Extracted records:

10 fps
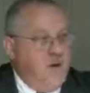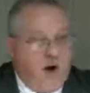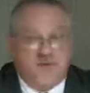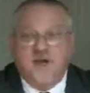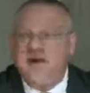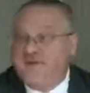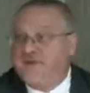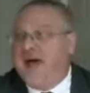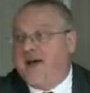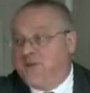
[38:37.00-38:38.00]
We ought to
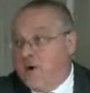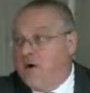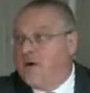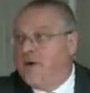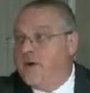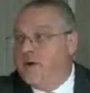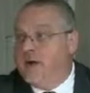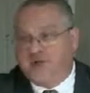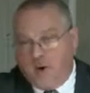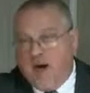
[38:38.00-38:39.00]
emphasize world.
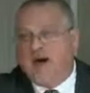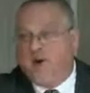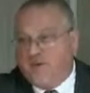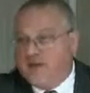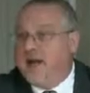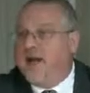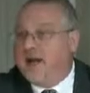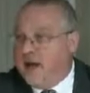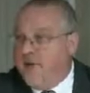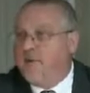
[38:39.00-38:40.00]
Now, Joe, I know you said he
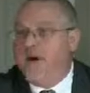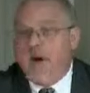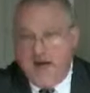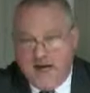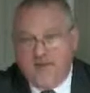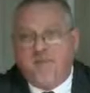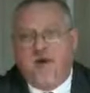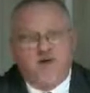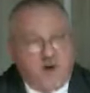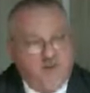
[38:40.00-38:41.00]
didn't
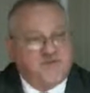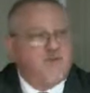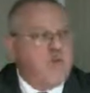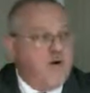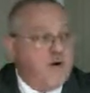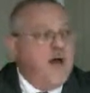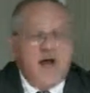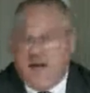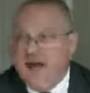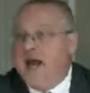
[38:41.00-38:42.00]
preach all this to the world.
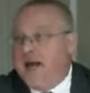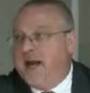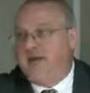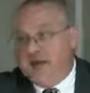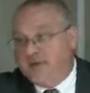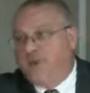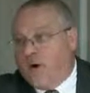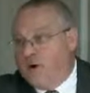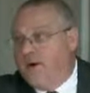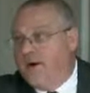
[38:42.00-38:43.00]
Yeah, he did, to his
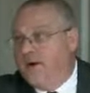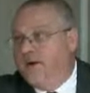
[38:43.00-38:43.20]
world.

Task instructions:
The whole listing above needs to be copied exactly; please keep the pictures out.

Answer for this exercise:
10 fps
[38:37.00-38:38.00]
We ought to
[38:38.00-38:39.00]
emphasize world.
[38:39.00-38:40.00]
Now, Joe, I know you said he
[38:40.00-38:41.00]
didn't
[38:41.00-38:42.00]
preach all this to the world.
[38:42.00-38:43.00]
Yeah, he did, to his
[38:43.00-38:43.20]
world.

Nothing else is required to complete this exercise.